Uno dei motivi per cui è chiamata la “malattia del vampiro” è l’intolleranza alla luce e all’aglio, ma può presentarsi con altri sintomi, come disturbi neurologici, dolori muscolari diffusi, irritabilità, allucinazioni, tachicardia, ipertensione, nausea, vomito, ansia, disturbi del sonno. E altro ancora. La donna ha raccontato che “Gli effetti collaterali a livello neurologico possono far pensare che chi soffre di questa malattia in passato sia stato un mostro o un essere posseduto”. Phoenix è di fatto costretta a evitare qualsiasi tipo di alimento contenente lo zolfo: “Faccio molta attenzione a ciò che mangio. Evito tantissimi alimenti. Mangio solo ciò che è sicuro. Non posso nemmeno assumere la maggioranza dei farmaci. Non ho mangiato aglio da quando mi è stata diagnosticata la malattia”. Per saperne di più, ci siamo rivolti alla professoressa Maria Domenica Cappellini, già responsabile del Centro Malattie Rare della Fondazione Ca’ Granda Policlinico di Milano.

Il parere dell’esperta

Professoressa Cappellini, pur essendo la porfiria una malattia rara, si stanno verificando più casi rispetto al passato? Quante persone ne sono colpite in Italia?
“Innanzitutto, va specificato che esistono varie forme di porfiria, alcune che si caratterizzano solo per manifestazioni cutanee all’esposizione alla luce solare, altre sistemiche che si manifestano con segni e sintomi variabili da dolori addominali, irritazione, ipertensione, ecc. La forma più temibile è la Porfiria Acuta Intermittente (AIP), che, come il termine indica, si può manifestare a poussè, a ondate, il cui sintomo principale è il dolore addominale acuto. Il dolore addominale è comune a molte patologie per cui molto spesso viene attribuito ad altre cause ignorando la possibilità di un attacco acuto di porfiria. Poiché è una malattia rara e sicuramente sottodiagnosticata non abbiamo una stima precisa del numero di persone affette da AIP in Italia, si stima un numero intorno a 300 soggetti”.

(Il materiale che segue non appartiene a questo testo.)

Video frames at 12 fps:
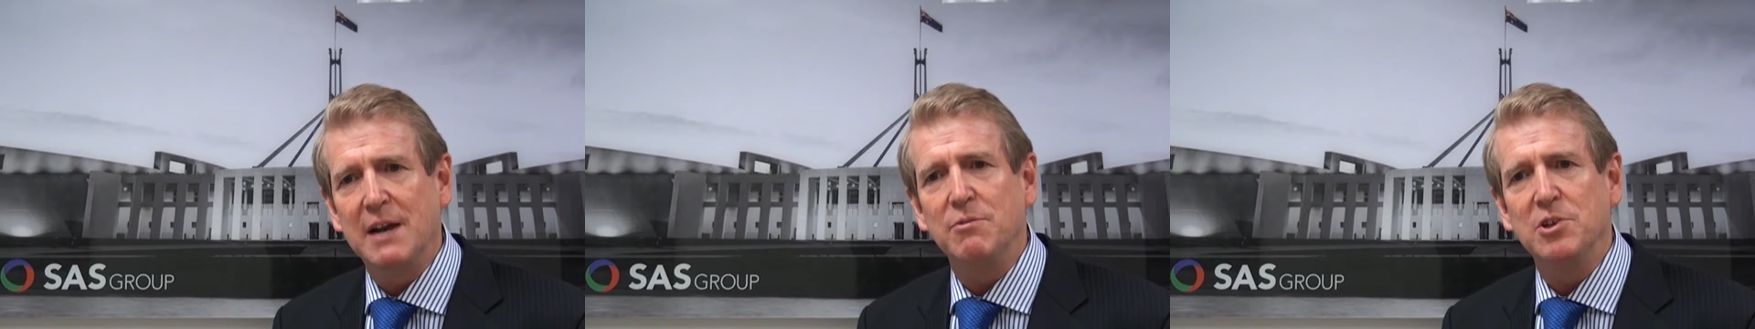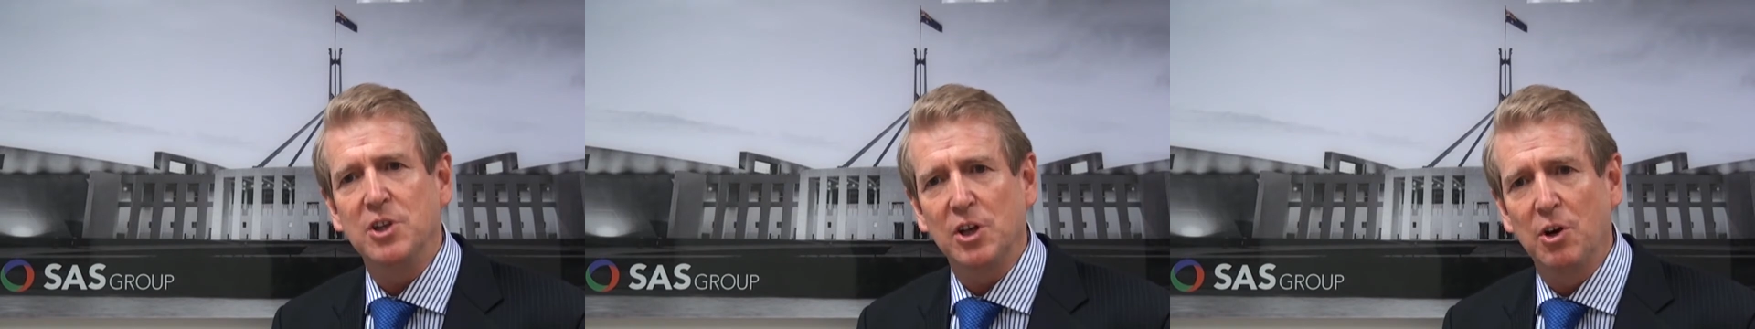and
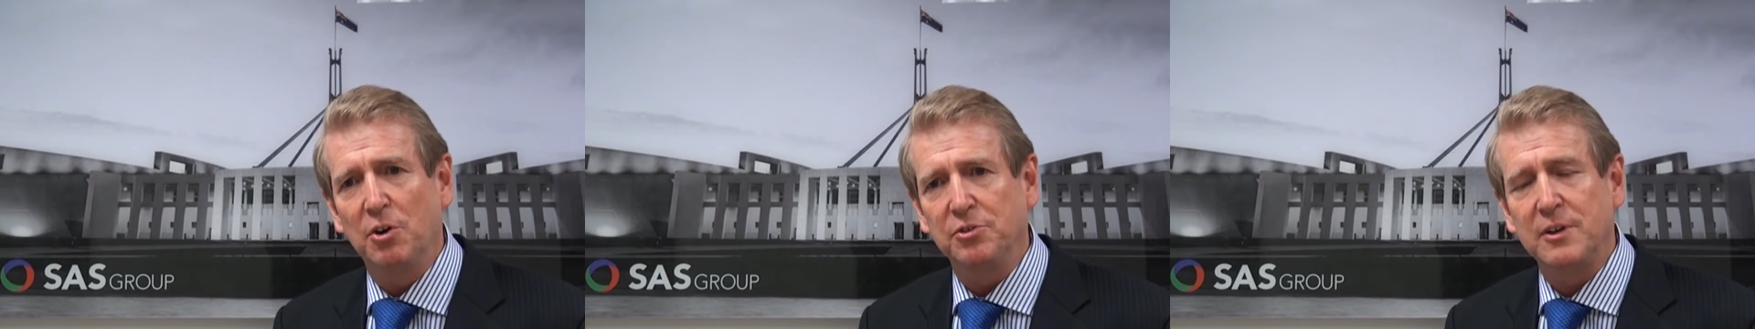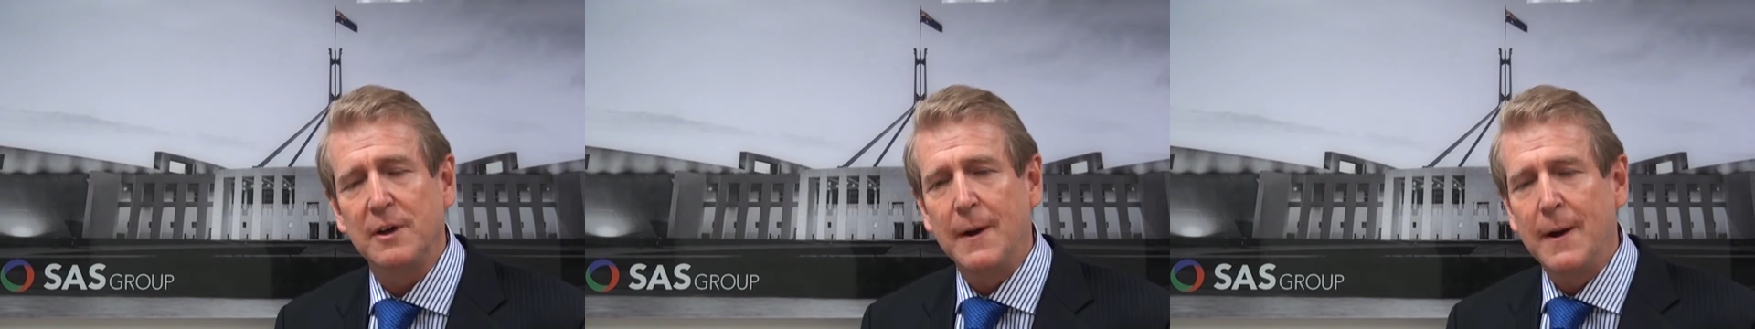everything
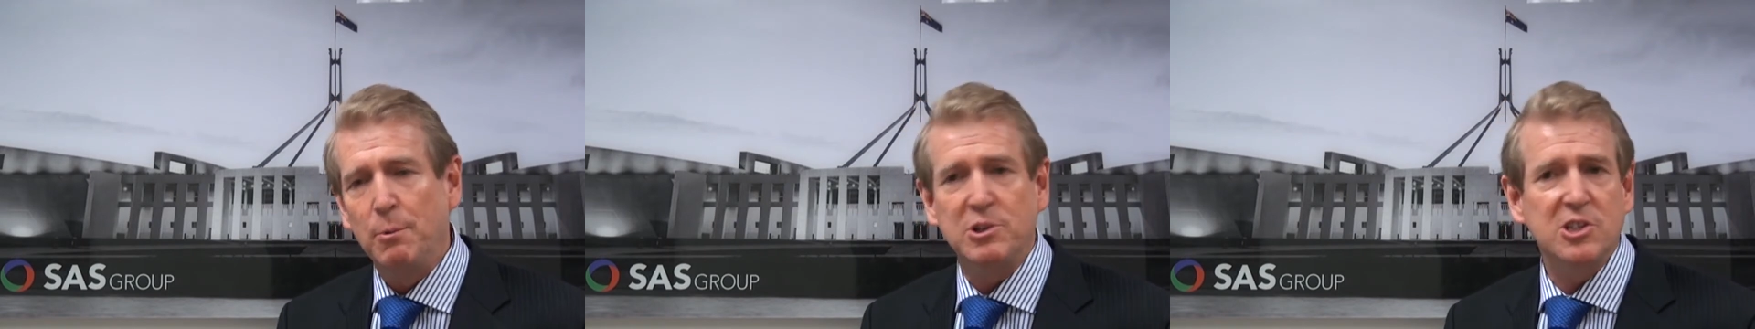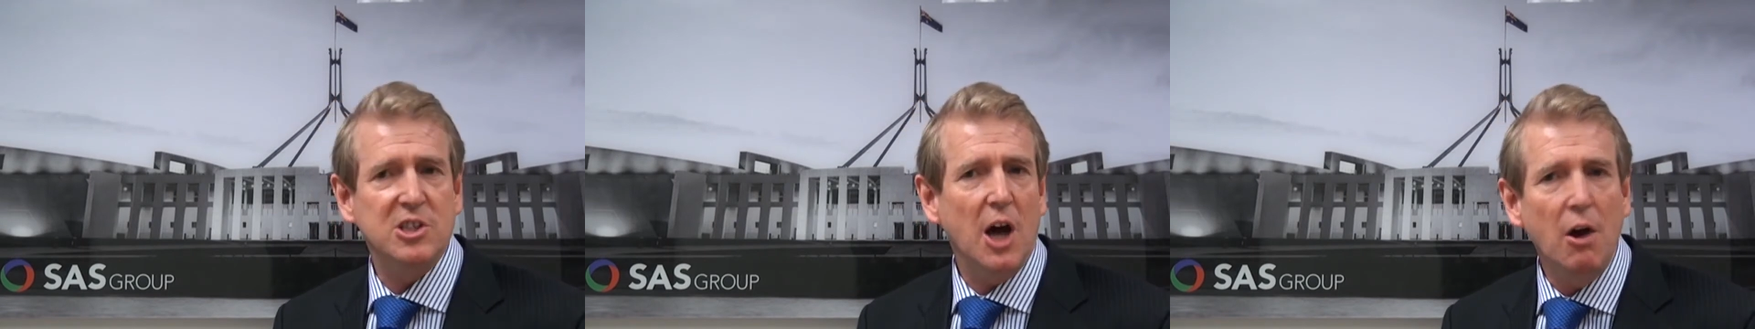else,
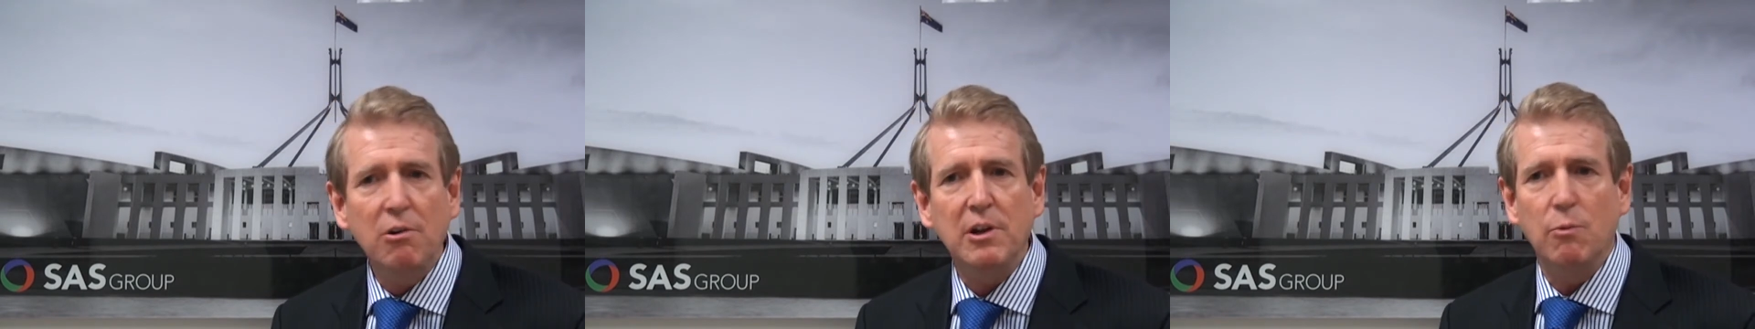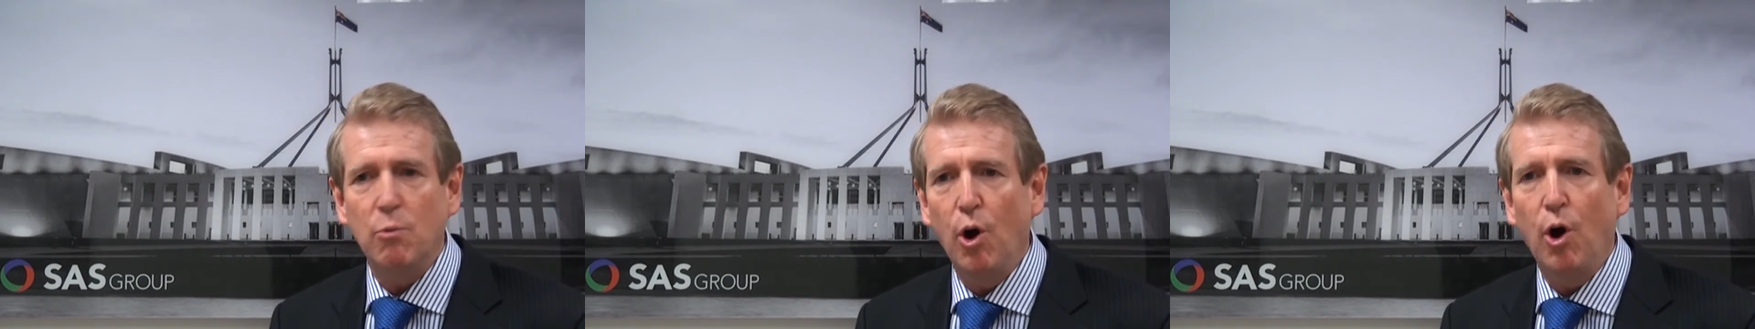which is
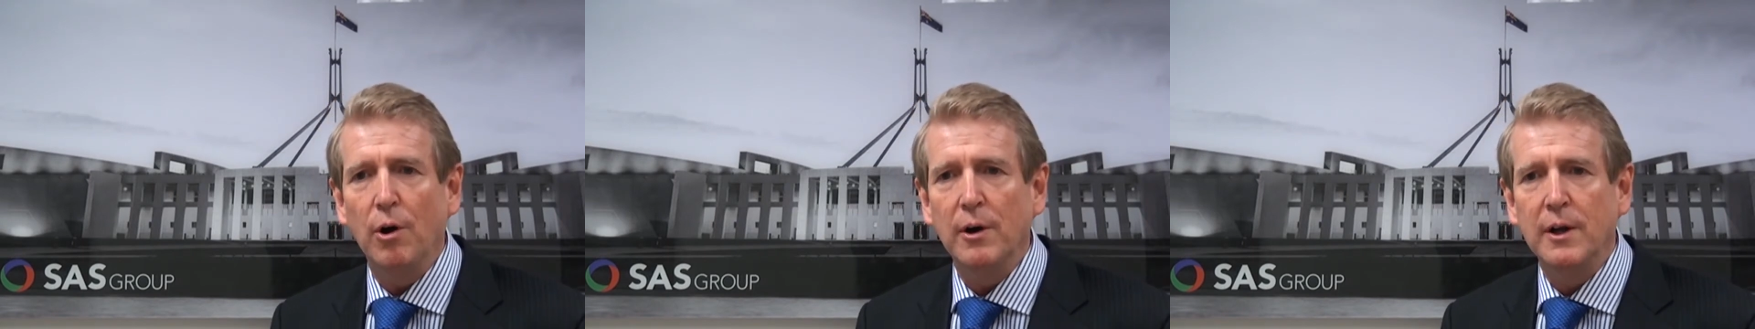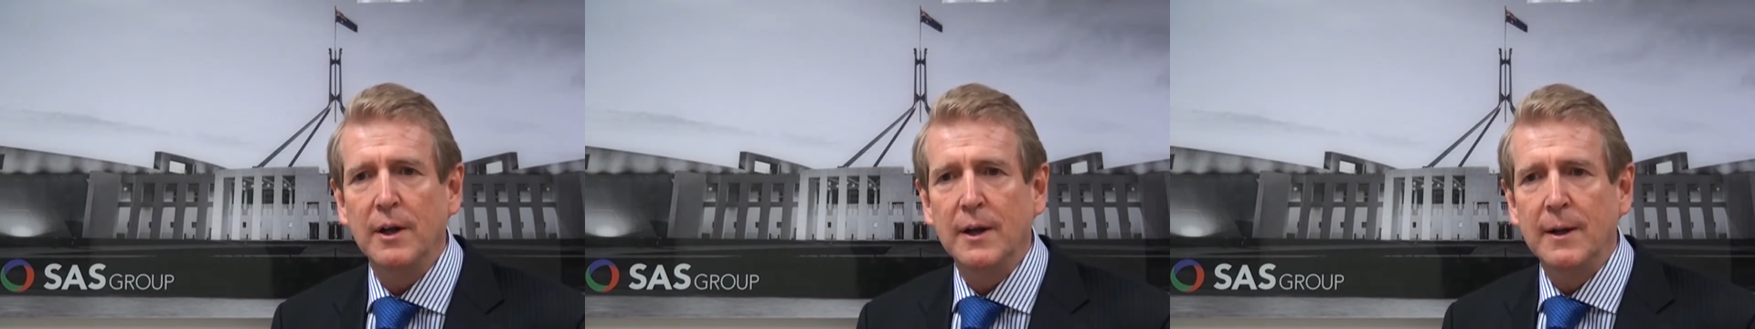totally wrong.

Rischio di indagini inutili e invasive

Come lei ha accennato, una delle difficoltà per la cura risiede nella capacità di individuarla per tempo, perché non è facile capire i sintomi specifici.
“La cosa principale è sospettare la malattia in presenza di alcuni segni e sintomi, e per fare questo ovviamente bisogna conoscere la porfiria acuta intermittente. Visto che è una malattia rara, purtroppo le conoscenze sono limitate e molte volte non si pone la AIP nella diagnostica differenziale con altre patologie più comuni (colica biliare, colica renale, gastrite ecc). Questo a volte comporta che il paziente venga sottoposto a indagini anche invasive, non necessarie, fino a interventi chirurgici inutili, come per esempio colecistectomia, isterectomia. Un segno importante in corso di attacco acuto di porfiria è la colorazione rossa (fluorescente) delle urine che contengono porfirine in eccesso. I precursori delle porfirine sono fotosensibili e quindi l’esposizione delle urine alla luce le rende fluorescenti. Ovviamente una accurata anamnesi del paziente può essere di grande aiuto in quanto l’attacco acuto può essere causato da fattori scatenanti, come l’uso di alcuni farmaci, il digiuno, lo stress”.

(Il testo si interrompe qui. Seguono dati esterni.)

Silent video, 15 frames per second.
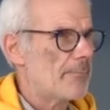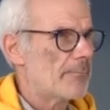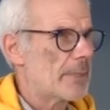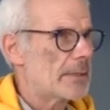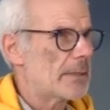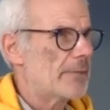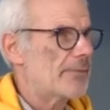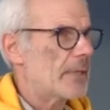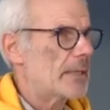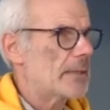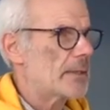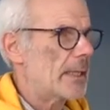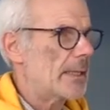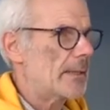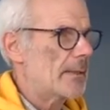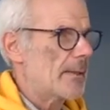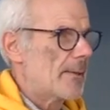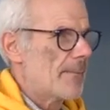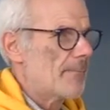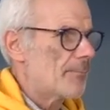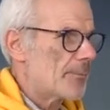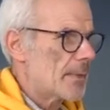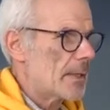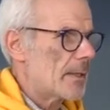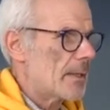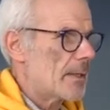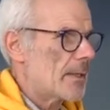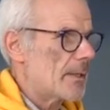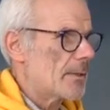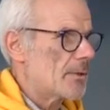But if I say,
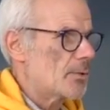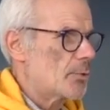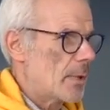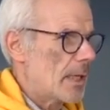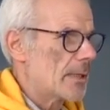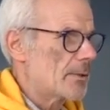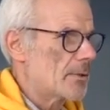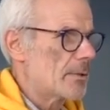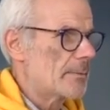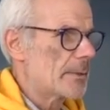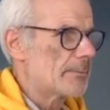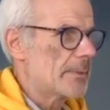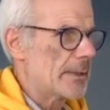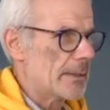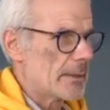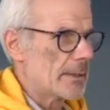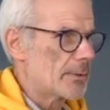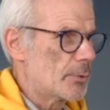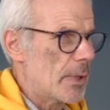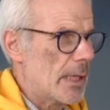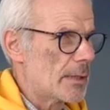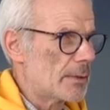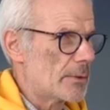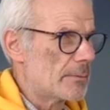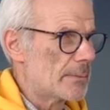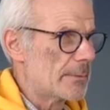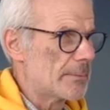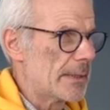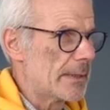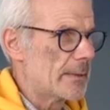uh, you are a human being and you are a
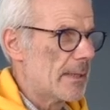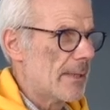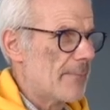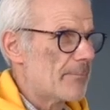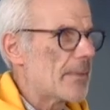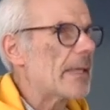human being,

Quali sono le principali tipologie con cui si manifesta questa malattia?
“La forma acuta intermittente – che rappresenta la forma più temibile nell’80% dei casi – si presenta con dolore addominale acuto che si può associare a nausea e stipsi. Inoltre, il paziente spesso si presenta tachicardico, iperteso, irritabile fino ad avere disturbi del comportamento. Un altro segno importante è l’iponatriemia (bassi valori di sodio)”.

I farmaci

Attualmente, quali sono i farmaci più efficaci a disposizione?
“Per la forma acuta intermittente oltre ad arginato di ematina, che veniva utilizzato in corso di attacco acuto per dominare il quadro, oggi è disponibile un farmaco (Givosiran) che riduce la produzione dei precursori tossici ALA e PBG. I risultati degli studi clinici con Givosiran sono molto soddisfacenti, con una riduzione significativa degli attacchi acuti nei pazienti trattati. Per le forme di porfirie cutanee sono in corso studi clinici con varie molecole il cui obiettivo è quello di proteggere la cute dalle lesioni cutanee, a volte invalidanti, causate dall’esposizione alla luce”.